All of the data should be given again word for word, though the images are to be left out.

*Stored data*.
******************************
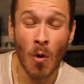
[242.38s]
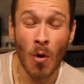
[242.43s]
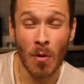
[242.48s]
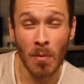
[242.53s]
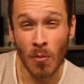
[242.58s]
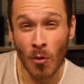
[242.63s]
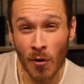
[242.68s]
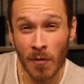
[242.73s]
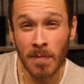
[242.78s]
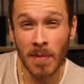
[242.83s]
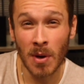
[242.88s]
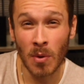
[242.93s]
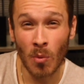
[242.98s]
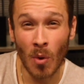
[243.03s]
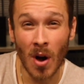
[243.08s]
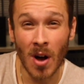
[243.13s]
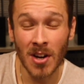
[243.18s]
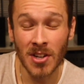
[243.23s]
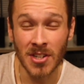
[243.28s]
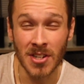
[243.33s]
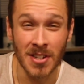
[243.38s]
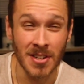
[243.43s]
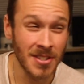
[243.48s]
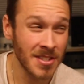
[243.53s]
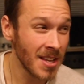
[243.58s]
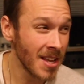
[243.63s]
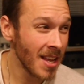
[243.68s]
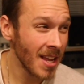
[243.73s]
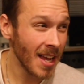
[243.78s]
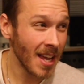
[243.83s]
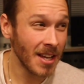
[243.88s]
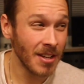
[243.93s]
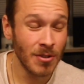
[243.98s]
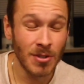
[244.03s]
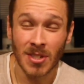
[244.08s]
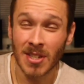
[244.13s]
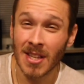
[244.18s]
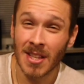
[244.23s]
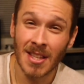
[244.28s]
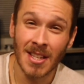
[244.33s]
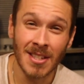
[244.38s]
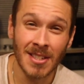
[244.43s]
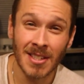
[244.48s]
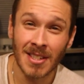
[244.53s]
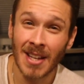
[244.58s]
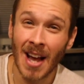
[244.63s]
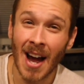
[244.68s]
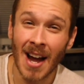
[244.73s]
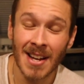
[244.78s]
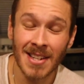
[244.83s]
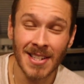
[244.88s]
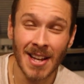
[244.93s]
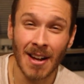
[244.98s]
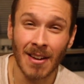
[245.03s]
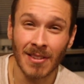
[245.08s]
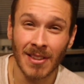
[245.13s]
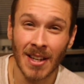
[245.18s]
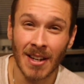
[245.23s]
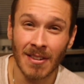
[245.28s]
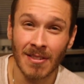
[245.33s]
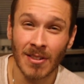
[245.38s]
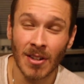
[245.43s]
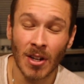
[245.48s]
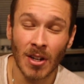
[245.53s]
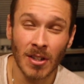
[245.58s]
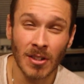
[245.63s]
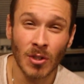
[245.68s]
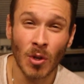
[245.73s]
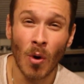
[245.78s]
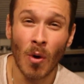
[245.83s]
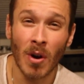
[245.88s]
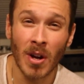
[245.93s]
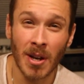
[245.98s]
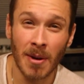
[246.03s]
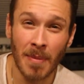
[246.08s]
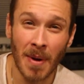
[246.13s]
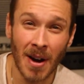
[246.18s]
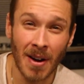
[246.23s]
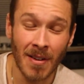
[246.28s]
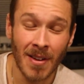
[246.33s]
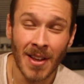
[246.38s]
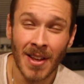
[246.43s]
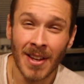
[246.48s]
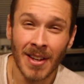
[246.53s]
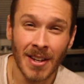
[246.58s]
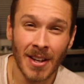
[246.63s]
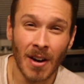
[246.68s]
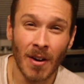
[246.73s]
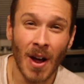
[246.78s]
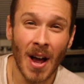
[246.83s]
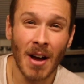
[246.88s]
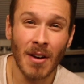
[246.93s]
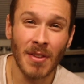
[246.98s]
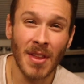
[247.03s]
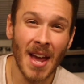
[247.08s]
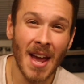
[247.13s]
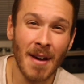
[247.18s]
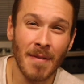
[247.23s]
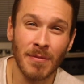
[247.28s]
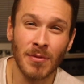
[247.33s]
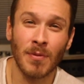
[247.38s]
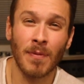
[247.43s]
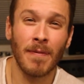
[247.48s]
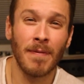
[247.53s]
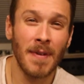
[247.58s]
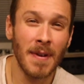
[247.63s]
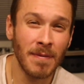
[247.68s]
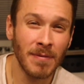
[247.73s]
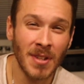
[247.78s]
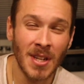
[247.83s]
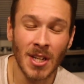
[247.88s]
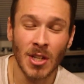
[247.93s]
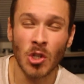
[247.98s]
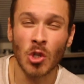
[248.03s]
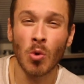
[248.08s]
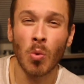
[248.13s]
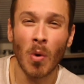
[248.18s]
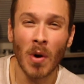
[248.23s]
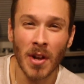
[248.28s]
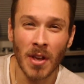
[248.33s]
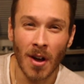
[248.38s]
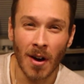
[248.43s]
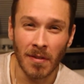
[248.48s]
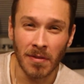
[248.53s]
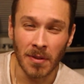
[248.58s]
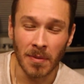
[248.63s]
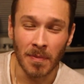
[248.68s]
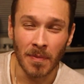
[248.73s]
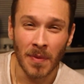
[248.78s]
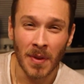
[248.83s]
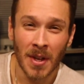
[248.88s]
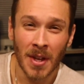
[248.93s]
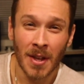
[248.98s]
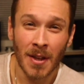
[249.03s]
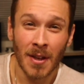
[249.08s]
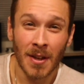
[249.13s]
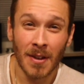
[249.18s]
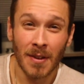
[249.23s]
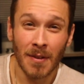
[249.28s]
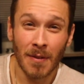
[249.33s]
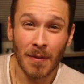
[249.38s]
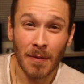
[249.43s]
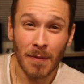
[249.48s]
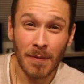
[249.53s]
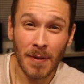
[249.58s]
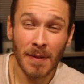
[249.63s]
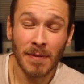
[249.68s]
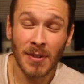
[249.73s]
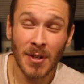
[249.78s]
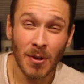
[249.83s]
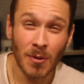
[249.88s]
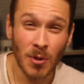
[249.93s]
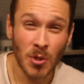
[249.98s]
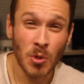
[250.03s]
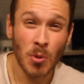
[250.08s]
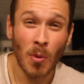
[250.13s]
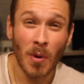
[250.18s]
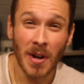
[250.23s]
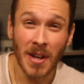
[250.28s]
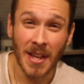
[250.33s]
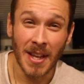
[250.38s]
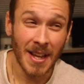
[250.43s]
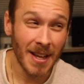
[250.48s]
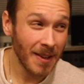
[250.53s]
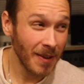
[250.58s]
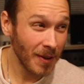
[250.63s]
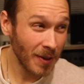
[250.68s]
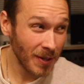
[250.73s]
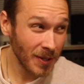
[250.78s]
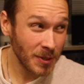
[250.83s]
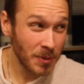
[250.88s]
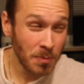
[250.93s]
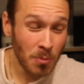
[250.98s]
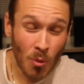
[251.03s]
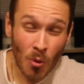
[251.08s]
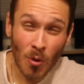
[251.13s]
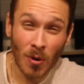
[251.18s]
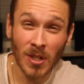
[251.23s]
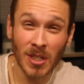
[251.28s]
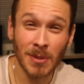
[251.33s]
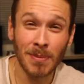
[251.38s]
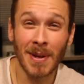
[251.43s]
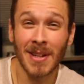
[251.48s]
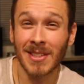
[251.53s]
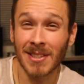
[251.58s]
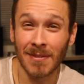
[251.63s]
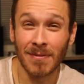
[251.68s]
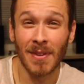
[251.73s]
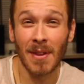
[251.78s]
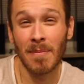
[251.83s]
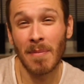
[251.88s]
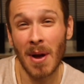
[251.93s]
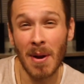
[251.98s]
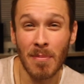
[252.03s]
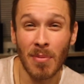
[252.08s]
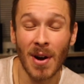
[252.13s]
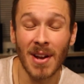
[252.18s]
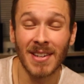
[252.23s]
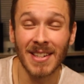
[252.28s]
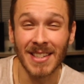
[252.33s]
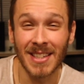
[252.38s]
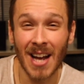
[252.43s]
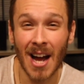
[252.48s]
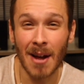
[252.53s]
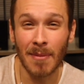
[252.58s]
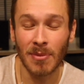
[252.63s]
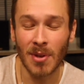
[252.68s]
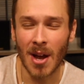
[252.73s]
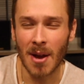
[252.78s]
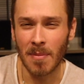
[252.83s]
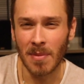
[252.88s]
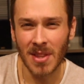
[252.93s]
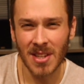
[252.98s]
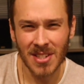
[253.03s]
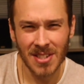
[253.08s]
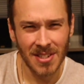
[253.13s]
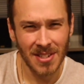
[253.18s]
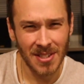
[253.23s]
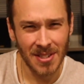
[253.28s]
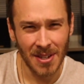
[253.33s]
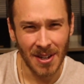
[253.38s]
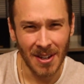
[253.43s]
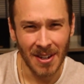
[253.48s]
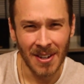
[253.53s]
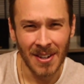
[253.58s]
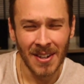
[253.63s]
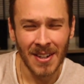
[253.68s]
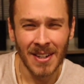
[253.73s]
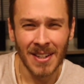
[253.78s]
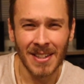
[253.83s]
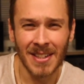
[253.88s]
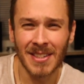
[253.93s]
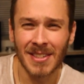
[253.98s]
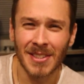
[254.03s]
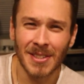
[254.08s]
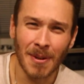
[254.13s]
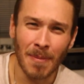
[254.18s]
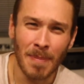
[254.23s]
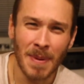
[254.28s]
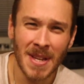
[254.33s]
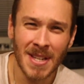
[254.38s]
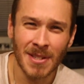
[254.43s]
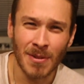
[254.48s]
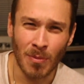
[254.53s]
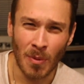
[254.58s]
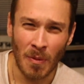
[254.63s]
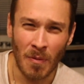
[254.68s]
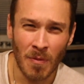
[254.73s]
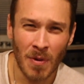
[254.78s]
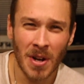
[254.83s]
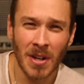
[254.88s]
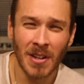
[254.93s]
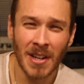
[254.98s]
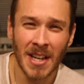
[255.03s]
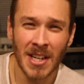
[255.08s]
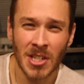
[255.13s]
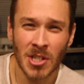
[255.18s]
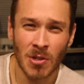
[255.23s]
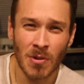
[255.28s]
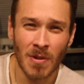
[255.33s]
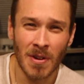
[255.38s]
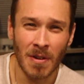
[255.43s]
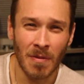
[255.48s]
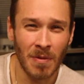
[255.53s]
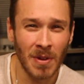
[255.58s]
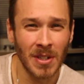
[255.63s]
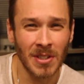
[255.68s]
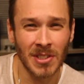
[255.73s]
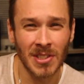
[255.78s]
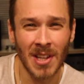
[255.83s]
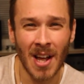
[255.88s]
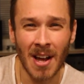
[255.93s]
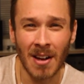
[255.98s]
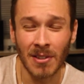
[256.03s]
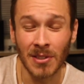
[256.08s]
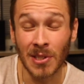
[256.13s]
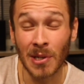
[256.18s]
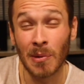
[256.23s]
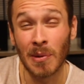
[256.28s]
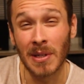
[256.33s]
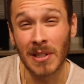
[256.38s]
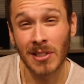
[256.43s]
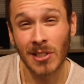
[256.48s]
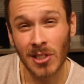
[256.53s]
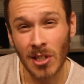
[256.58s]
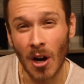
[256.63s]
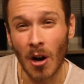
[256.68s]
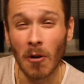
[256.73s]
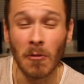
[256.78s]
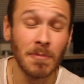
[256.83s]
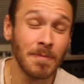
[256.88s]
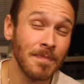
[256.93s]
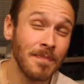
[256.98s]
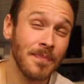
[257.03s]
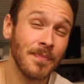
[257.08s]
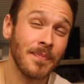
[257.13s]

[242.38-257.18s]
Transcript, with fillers: or MVMT watches, and you see these guys out there uh, talking about, you know, how they have 15, 20 of them, 15 or 20 is more expensive than my Breitling Top Time, and this is a this is a piece of real history and real style to it. So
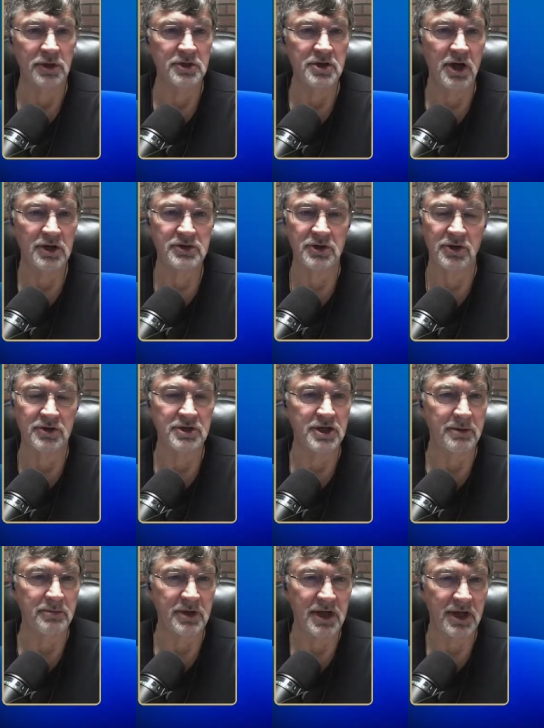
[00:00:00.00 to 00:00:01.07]
We'll
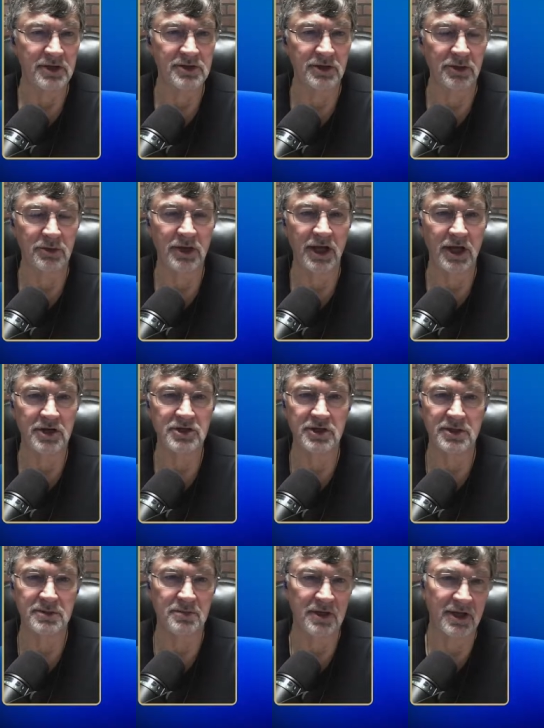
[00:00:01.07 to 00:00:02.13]
adjust our GPS
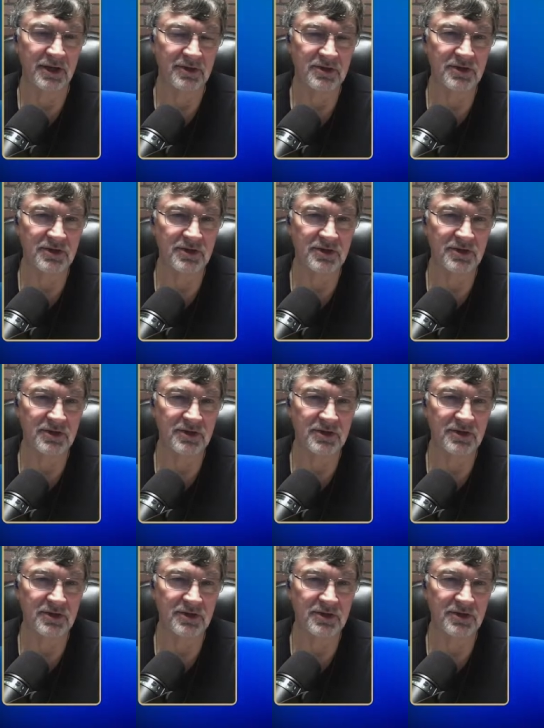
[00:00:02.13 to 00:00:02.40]
locations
******************************
*Answer*.
[242.38s]
[242.43s]
[242.48s]
[242.53s]
[242.58s]
[242.63s]
[242.68s]
[242.73s]
[242.78s]
[242.83s]
[242.88s]
[242.93s]
[242.98s]
[243.03s]
[243.08s]
[243.13s]
[243.18s]
[243.23s]
[243.28s]
[243.33s]
[243.38s]
[243.43s]
[243.48s]
[243.53s]
[243.58s]
[243.63s]
[243.68s]
[243.73s]
[243.78s]
[243.83s]
[243.88s]
[243.93s]
[243.98s]
[244.03s]
[244.08s]
[244.13s]
[244.18s]
[244.23s]
[244.28s]
[244.33s]
[244.38s]
[244.43s]
[244.48s]
[244.53s]
[244.58s]
[244.63s]
[244.68s]
[244.73s]
[244.78s]
[244.83s]
[244.88s]
[244.93s]
[244.98s]
[245.03s]
[245.08s]
[245.13s]
[245.18s]
[245.23s]
[245.28s]
[245.33s]
[245.38s]
[245.43s]
[245.48s]
[245.53s]
[245.58s]
[245.63s]
[245.68s]
[245.73s]
[245.78s]
[245.83s]
[245.88s]
[245.93s]
[245.98s]
[246.03s]
[246.08s]
[246.13s]
[246.18s]
[246.23s]
[246.28s]
[246.33s]
[246.38s]
[246.43s]
[246.48s]
[246.53s]
[246.58s]
[246.63s]
[246.68s]
[246.73s]
[246.78s]
[246.83s]
[246.88s]
[246.93s]
[246.98s]
[247.03s]
[247.08s]
[247.13s]
[247.18s]
[247.23s]
[247.28s]
[247.33s]
[247.38s]
[247.43s]
[247.48s]
[247.53s]
[247.58s]
[247.63s]
[247.68s]
[247.73s]
[247.78s]
[247.83s]
[247.88s]
[247.93s]
[247.98s]
[248.03s]
[248.08s]
[248.13s]
[248.18s]
[248.23s]
[248.28s]
[248.33s]
[248.38s]
[248.43s]
[248.48s]
[248.53s]
[248.58s]
[248.63s]
[248.68s]
[248.73s]
[248.78s]
[248.83s]
[248.88s]
[248.93s]
[248.98s]
[249.03s]
[249.08s]
[249.13s]
[249.18s]
[249.23s]
[249.28s]
[249.33s]
[249.38s]
[249.43s]
[249.48s]
[249.53s]
[249.58s]
[249.63s]
[249.68s]
[249.73s]
[249.78s]
[249.83s]
[249.88s]
[249.93s]
[249.98s]
[250.03s]
[250.08s]
[250.13s]
[250.18s]
[250.23s]
[250.28s]
[250.33s]
[250.38s]
[250.43s]
[250.48s]
[250.53s]
[250.58s]
[250.63s]
[250.68s]
[250.73s]
[250.78s]
[250.83s]
[250.88s]
[250.93s]
[250.98s]
[251.03s]
[251.08s]
[251.13s]
[251.18s]
[251.23s]
[251.28s]
[251.33s]
[251.38s]
[251.43s]
[251.48s]
[251.53s]
[251.58s]
[251.63s]
[251.68s]
[251.73s]
[251.78s]
[251.83s]
[251.88s]
[251.93s]
[251.98s]
[252.03s]
[252.08s]
[252.13s]
[252.18s]
[252.23s]
[252.28s]
[252.33s]
[252.38s]
[252.43s]
[252.48s]
[252.53s]
[252.58s]
[252.63s]
[252.68s]
[252.73s]
[252.78s]
[252.83s]
[252.88s]
[252.93s]
[252.98s]
[253.03s]
[253.08s]
[253.13s]
[253.18s]
[253.23s]
[253.28s]
[253.33s]
[253.38s]
[253.43s]
[253.48s]
[253.53s]
[253.58s]
[253.63s]
[253.68s]
[253.73s]
[253.78s]
[253.83s]
[253.88s]
[253.93s]
[253.98s]
[254.03s]
[254.08s]
[254.13s]
[254.18s]
[254.23s]
[254.28s]
[254.33s]
[254.38s]
[254.43s]
[254.48s]
[254.53s]
[254.58s]
[254.63s]
[254.68s]
[254.73s]
[254.78s]
[254.83s]
[254.88s]
[254.93s]
[254.98s]
[255.03s]
[255.08s]
[255.13s]
[255.18s]
[255.23s]
[255.28s]
[255.33s]
[255.38s]
[255.43s]
[255.48s]
[255.53s]
[255.58s]
[255.63s]
[255.68s]
[255.73s]
[255.78s]
[255.83s]
[255.88s]
[255.93s]
[255.98s]
[256.03s]
[256.08s]
[256.13s]
[256.18s]
[256.23s]
[256.28s]
[256.33s]
[256.38s]
[256.43s]
[256.48s]
[256.53s]
[256.58s]
[256.63s]
[256.68s]
[256.73s]
[256.78s]
[256.83s]
[256.88s]
[256.93s]
[256.98s]
[257.03s]
[257.08s]
[257.13s]

[242.38-257.18s]
Transcript, with fillers: or MVMT watches, and you see these guys out there uh, talking about, you know, how they have 15, 20 of them, 15 or 20 is more expensive than my Breitling Top Time, and this is a this is a piece of real history and real style to it. So
[00:00:00.00 to 00:00:01.07]
We'll
[00:00:01.07 to 00:00:02.13]
adjust our GPS
[00:00:02.13 to 00:00:02.40]
locations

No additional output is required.